CHAPITRE VII. DÉCOUVERTE DES CORPS DE SAINT GERVAIS ET DE SAINT PROTAIS.
15. L’Eglise de Milan venait d’adopter cette pratique consolante et sainte, ce concert mélodieux où les frères confondaient avec amour leurs voix et leurs coeurs. Il y avait à peu près un an; Justine, mère du jeune empereur Valentinien, séduite par l’hérésie des Ariens, persécutait votre Ambroise. Le peuple fidèle passait les nuits dans l’église, prêt à mourir (444) avec son évêque, votre serviteur. Et ma mère, votre servante, voulant des premières sa part d’angoisses et de veilles, n’y vivait que d’oraisons. Nous-mêmes, encore froids à la chaleur de votre Esprit, nous étions frappés de ce trouble, de cette consternation de toute une ville. Alors, pour préserver le peuple des ennuis de sa tristesse, il fut décidé que l’on chanterait des hymnes et des psaumes, selon l’usage de l’Eglise d’Orient, depuis ce jour continué parmi nous, et imité dans presque toutes les parties de votre grand bercail.

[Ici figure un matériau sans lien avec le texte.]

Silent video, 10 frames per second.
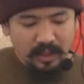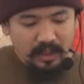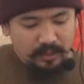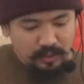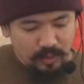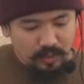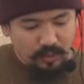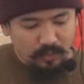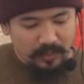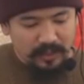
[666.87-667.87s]

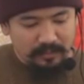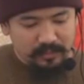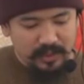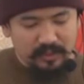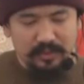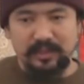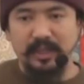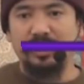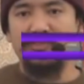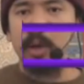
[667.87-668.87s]
So what I'm trying to
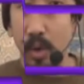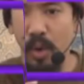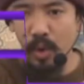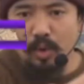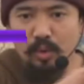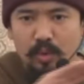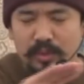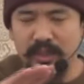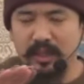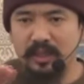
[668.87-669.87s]
say here, all
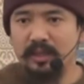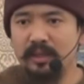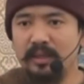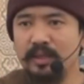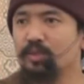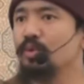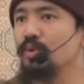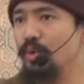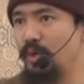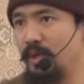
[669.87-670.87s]
wonder is
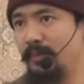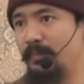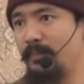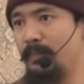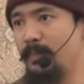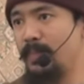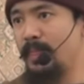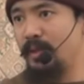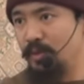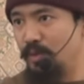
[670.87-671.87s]
Guru Yoga.
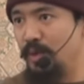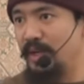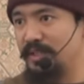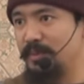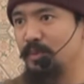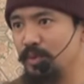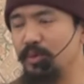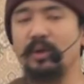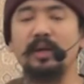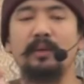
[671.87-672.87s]
Do you understand Guru
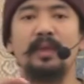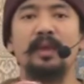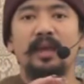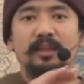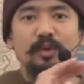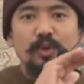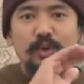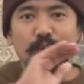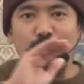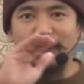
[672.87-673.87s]
Yoga? And
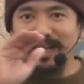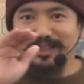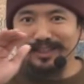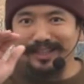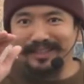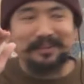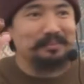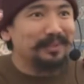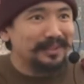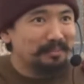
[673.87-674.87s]
Guru Yoga is nothing
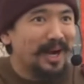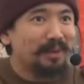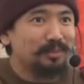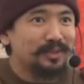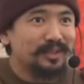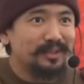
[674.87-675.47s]
but the Mahamudra.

16. C’est alors que dans une vision vous révélâtes à votre évêque le lieu qui recélait les corps des martyrs Gervais et Protais. Vous les aviez conservés tant d’années à l’abri de la corruption, dans le trésor de votre secret, sachant le moment de les produire, pour mettre un frein à la fureur d’une simple femme, mais d’une femme impératrice. Retrouvés et exhumés, on les transfère solennellement à la basilique ambroisienne, et les possédés sont délivrés des esprits immondes, de l’aveu même de ces démons, et un citoyen très-connu, aveugle depuis plusieurs années, demande et apprend la cause de l’enthousiasme du peuple il se lève, il prie son guide de le conduire à ces pieux restes. Arrivé là, il est admis à toucher avec un mouchoir le cercueil où reposaient ces morts saintes et précieuses à votre regard ( Ps. CXV, 15). Il touche, porte le linge à ses yeux, ses yeux s’ouvrent. Le bruit en court sur l’heure; tout s’anime du vif éclat de vos louanges. Et le coeur de la femme ennemie, sans être rendu à la santé de la foi, n’en fut pas moins réprimé dans ses fureurs de persécution.
Grâces à vous, mon Dieu! où et d’où avez-vous rappelé mes souvenirs, pour que je révélasse, à votre gloire, ce grand événement que mon oubli avait passé sous silence. Et cependant, lorsque tout exhalait ainsi la fragrante odeur de vos parfums, nous ne courions pas après vous (Cantiq. I, 3)! Et c’est ce qui faisait couler de mes yeux, à cette heure, une telle abondance de larmes en écoutant vos cantiques. J’avais soupiré si longtemps après vous, et enfin je respirais tout l’air qui peut entrer dans cette chaumine d’argile.